In the latest piece of news, Paul Thurrott has posted Sinofsky’s letter to “All Employees”, and in it Sinofsky paints a picture where the whole sudden departure was his idea alone. In fact, he says:
Some might notice a bit of chatter speculating about this decision or timing. I can assure you that none could be true as this was a personal and private choice that in no way reflects any speculation or theories one might read—about me, opportunity, the company or its leadership.
As I’ve always believed in making space for new leaders as quickly as possible, this announcement is effective immediately and I will assist however needed with the transition.
I am super excited for what the future holds for the team and Microsoft.
And yet, according to the Wall Street Journal’s All Things D blog, at least, it wasn’t totally one-sided:
Officially, Microsoft is saying that the move was a mutual decision by Sinofsky and the company.
For the record, the press releasesays nothing about any “mutual decision”, only saying that Sinofsky “will be leaving the company”.
All Things D made reference to what has been reported as “tension” between Sinofsky and not only Steve Ballmer, but the leaders of other divisions within the company:
Sources have said the move came amid growing tension between Sinofsky and other top executives.
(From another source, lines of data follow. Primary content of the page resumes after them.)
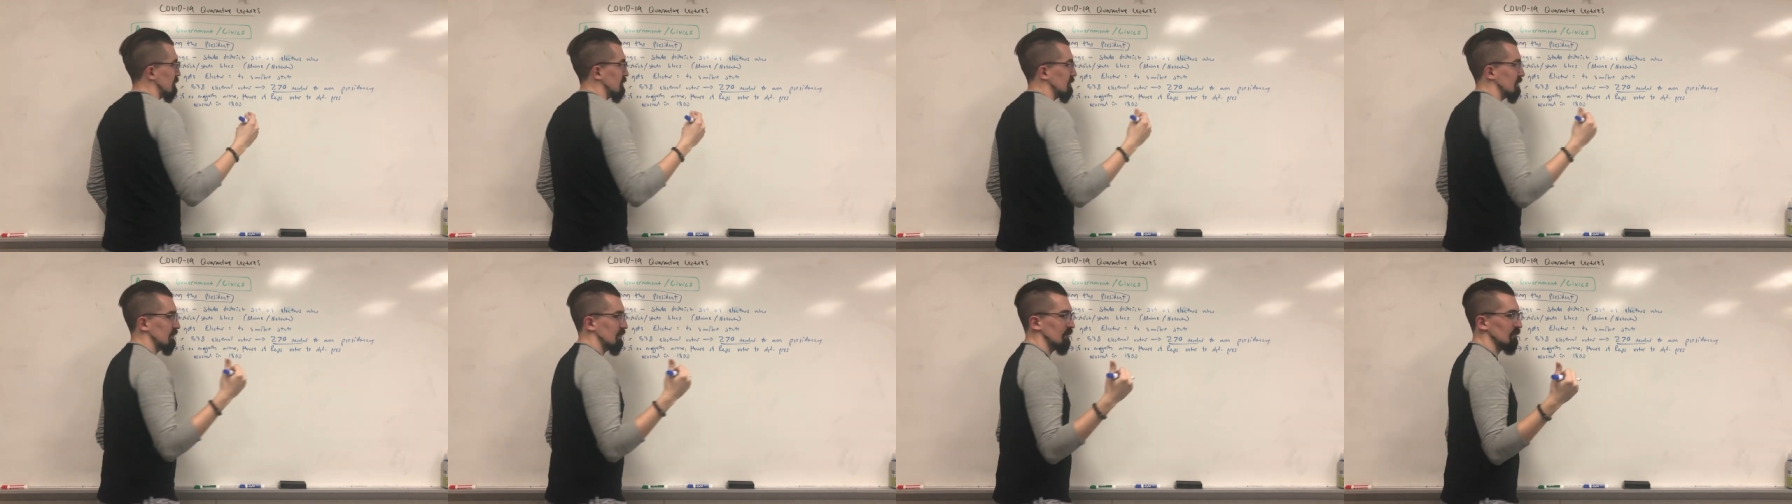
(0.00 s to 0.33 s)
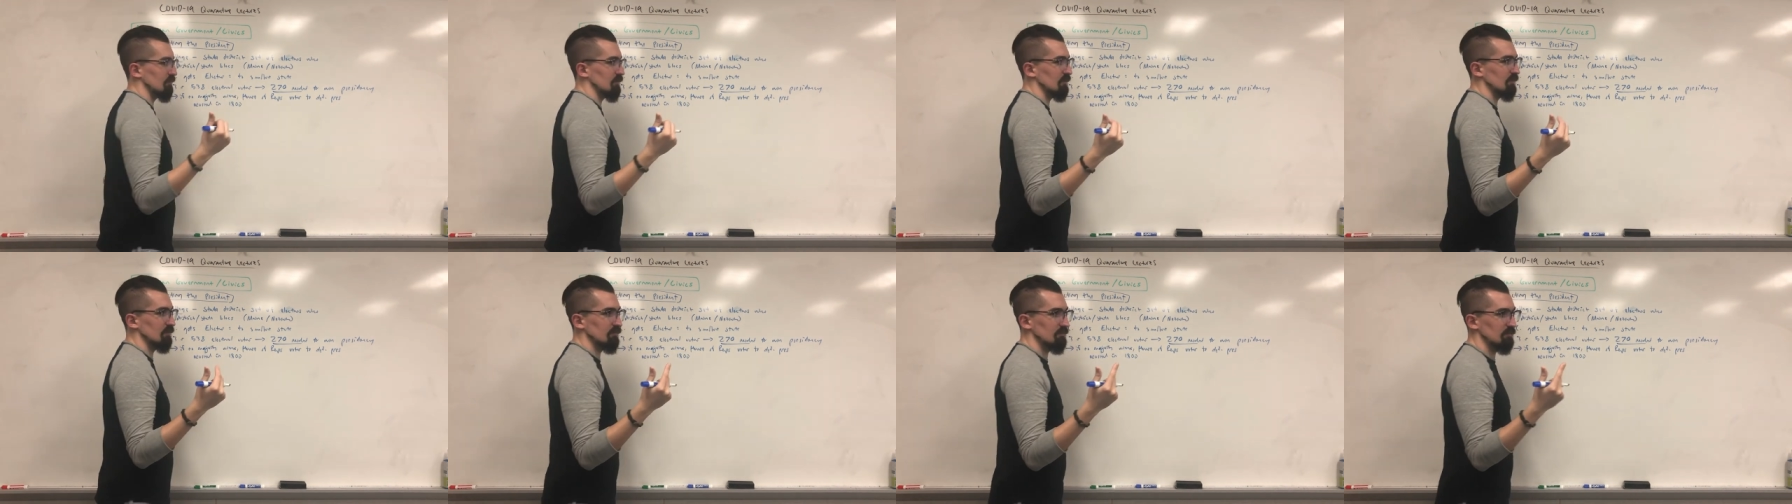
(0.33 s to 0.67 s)

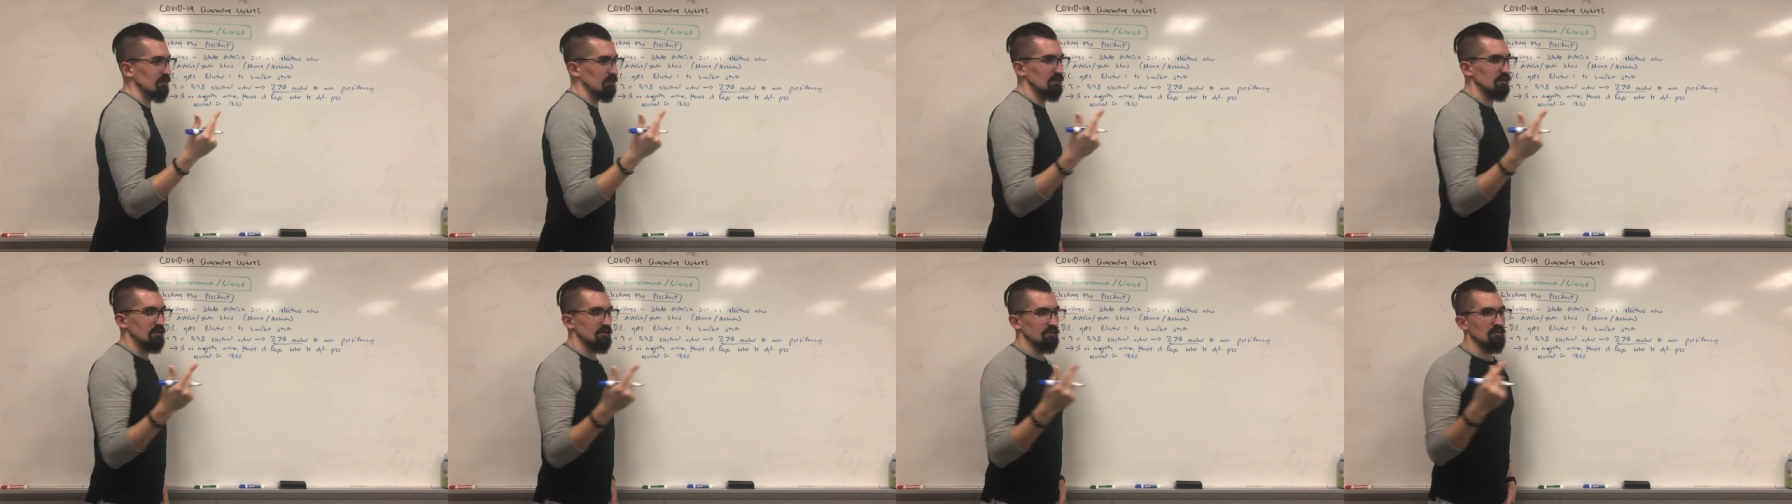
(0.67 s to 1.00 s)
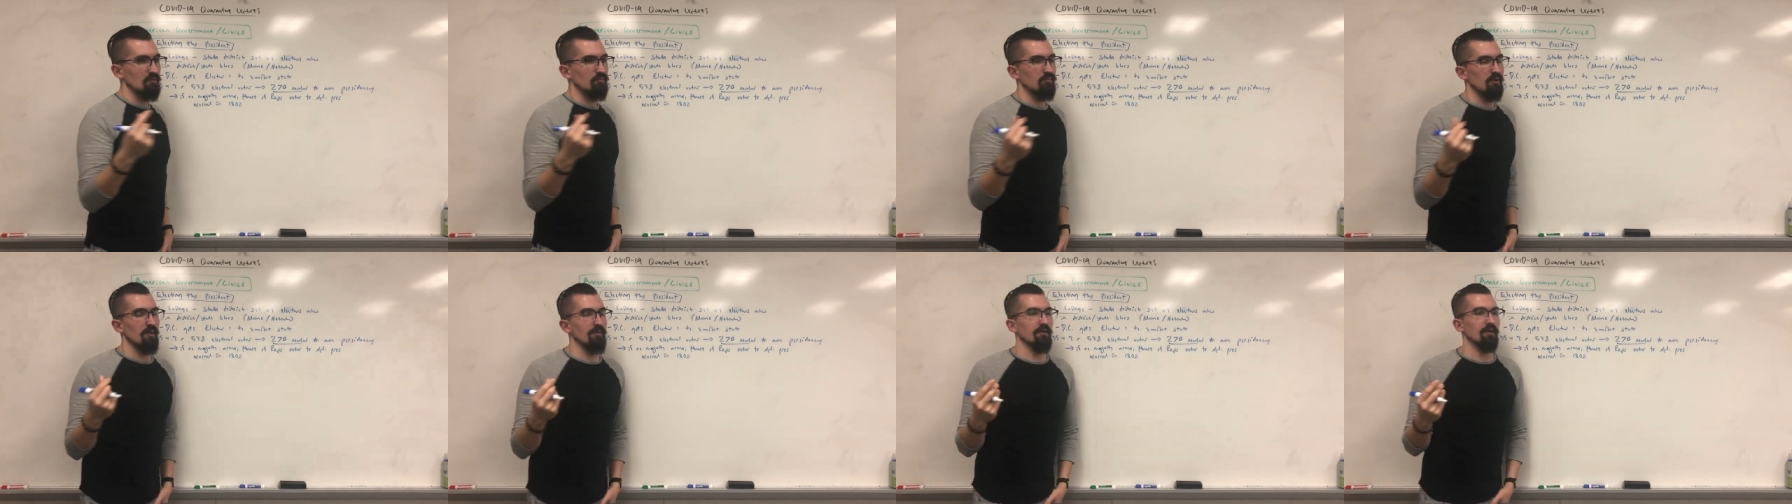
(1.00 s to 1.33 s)
the
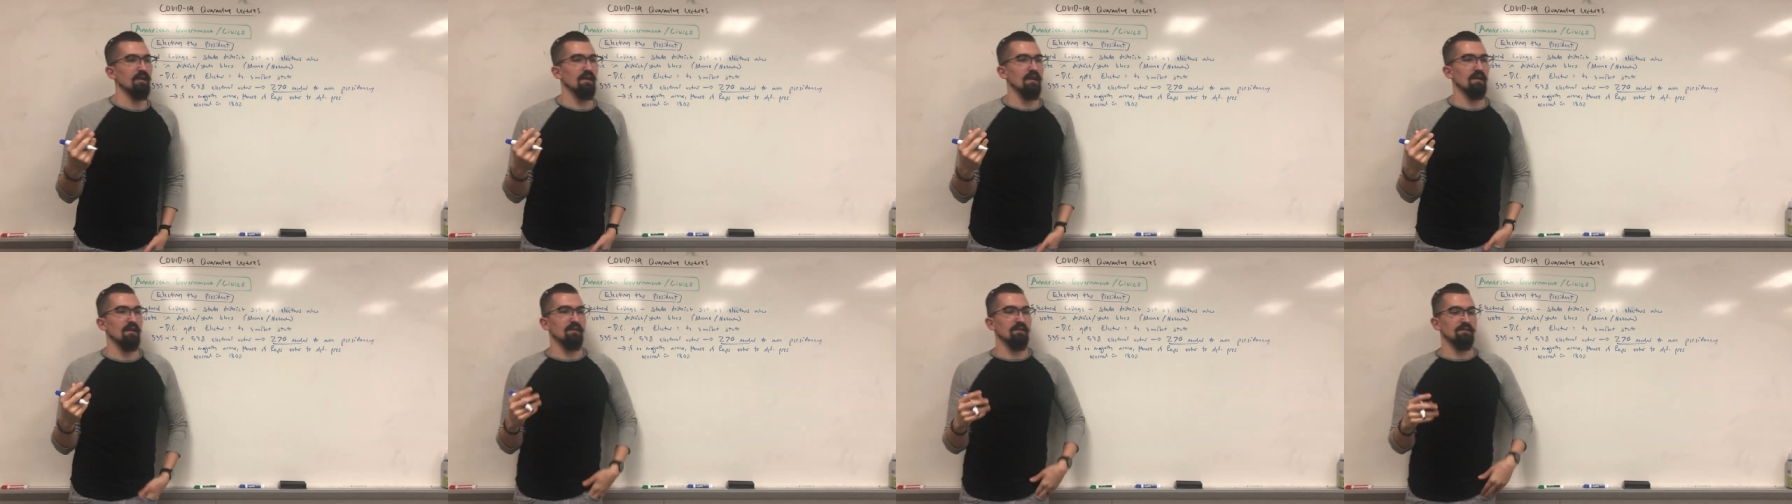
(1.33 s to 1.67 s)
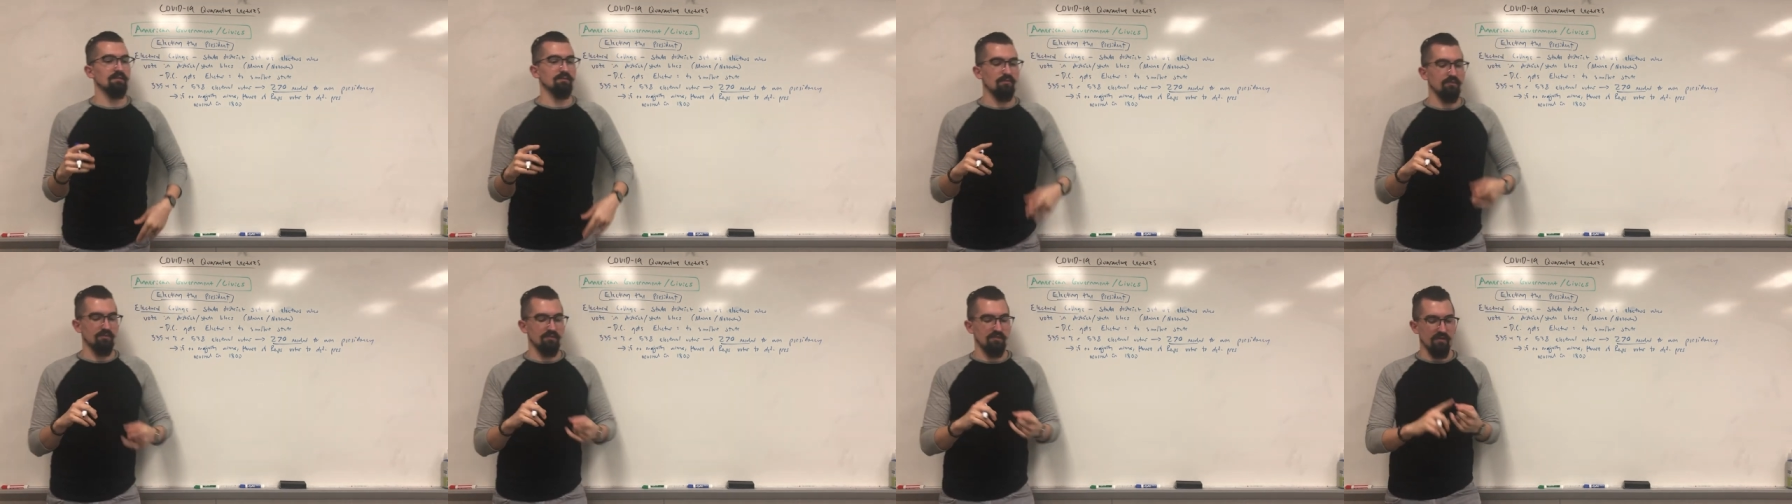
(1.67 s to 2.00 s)
two primary
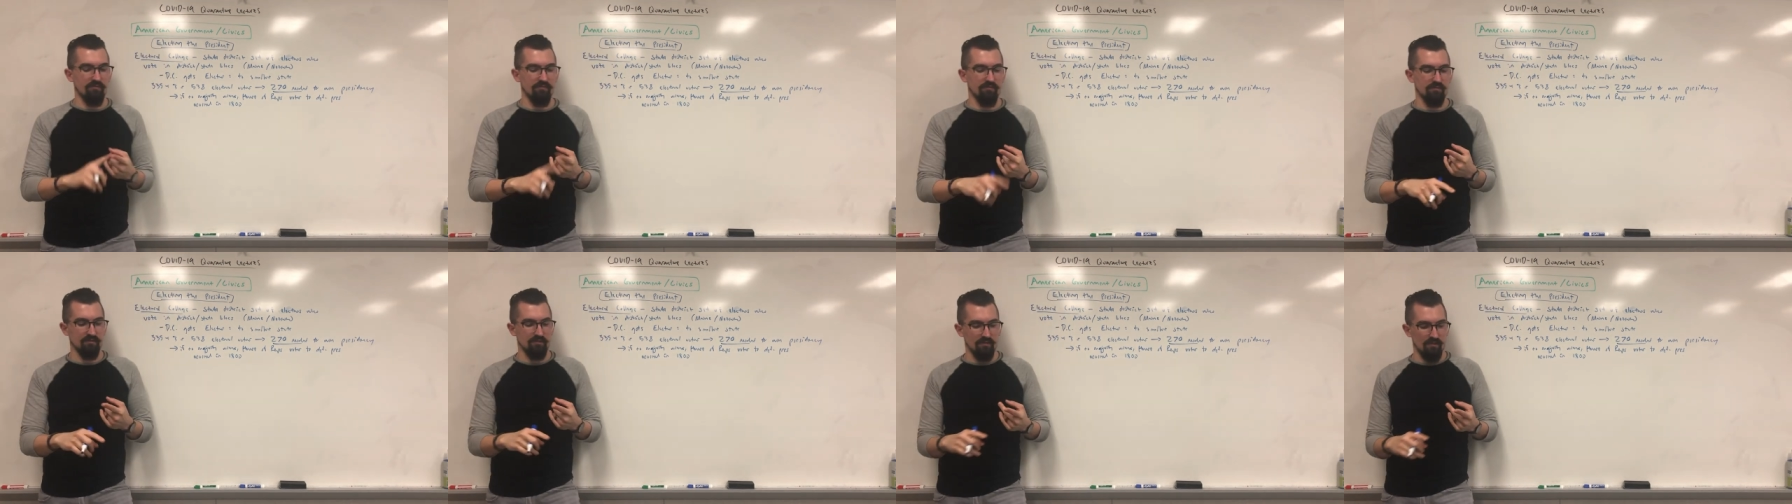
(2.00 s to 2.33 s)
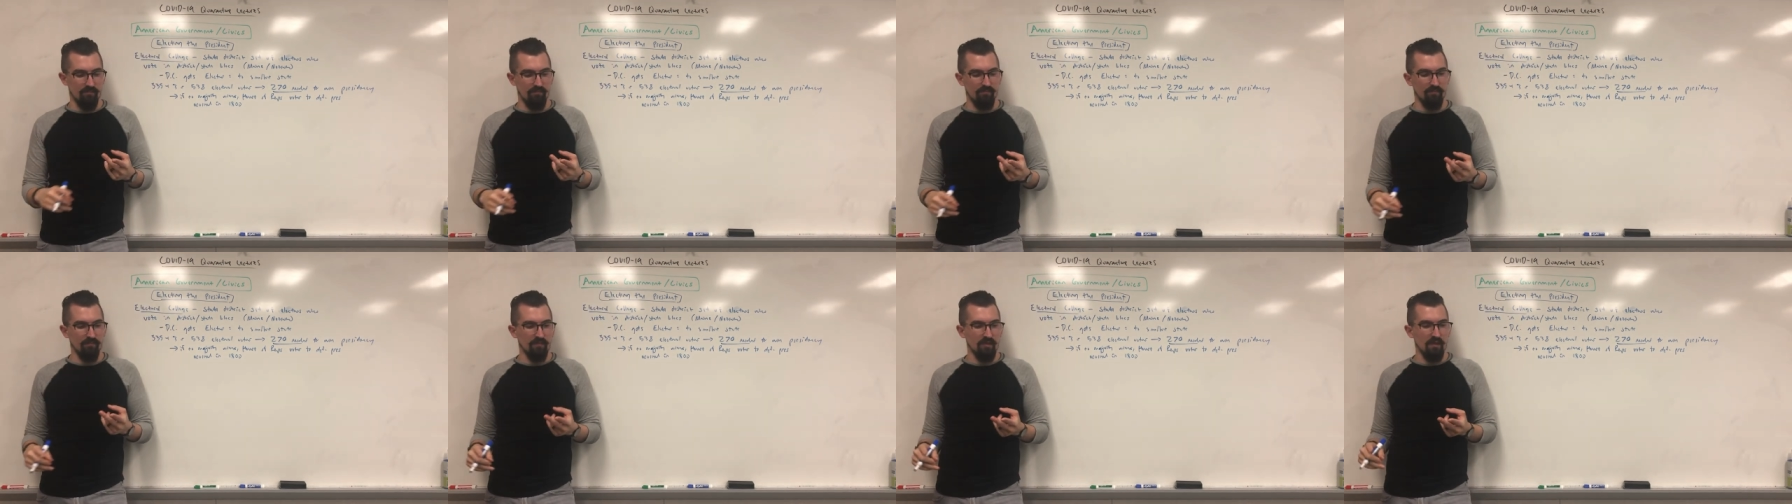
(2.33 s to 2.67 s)
candidates were
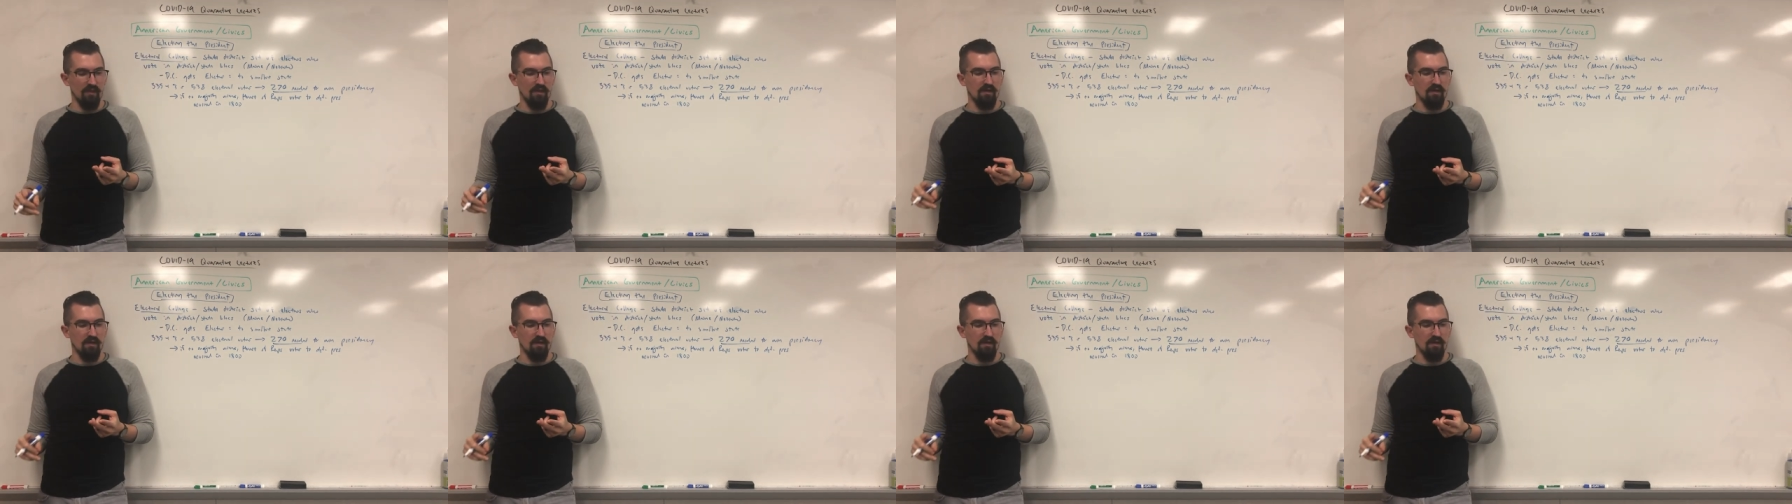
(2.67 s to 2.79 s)
Jefferson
Sinofsky, though seen as highly talented, was viewed at the top levels as not the kind of team player that the company was looking for.
We reported earlier on Jay Greene’s post on Sinofsky, and tonight he has posted again, saying that his departure “shouldn’t surprise anyone”:
But Sinofsky may well have picked the wrong fight. His ability to ship quality products on time appears to have been trumped by the toxic environment he created. In last month’s profile, I quoted Charlie Kindel, a 21-year Microsoft veteran, who said Sinofsky made it harder for the Windows Phone division to work closely with the Windows group.
“It represents a siloed perspective,” Kindel said. “It represents an us versus them perspective.”
At the same time, many Microsoft employees have also expressed sadness at his announced departure, including Dare Obasanjo, numerous posters to Sinofsky’s Facebook page, and even some on a hastily posted Mini-Microsoft blog entry, which should provide some entertaining reading in the hours and days ahead.
Regardless of whose idea it was, or how it came about, the real questions will soon begin. Will Steve Ballmer be able to innovate with the company he is rebuilding before our eyes, with Skype and Yammer and Surface and a less-strong Windows? And who will fill the void left by such high profile departures such as Sinofsky, Ozzie, Muglia, and more? Will Julie Larson-Green become a rising star? What about Tony Bates, over in Skype? Will Microsoft “acqui-hire” new leadership? This is a big shake-up, and if nothing else, it’s going to be fun to watch.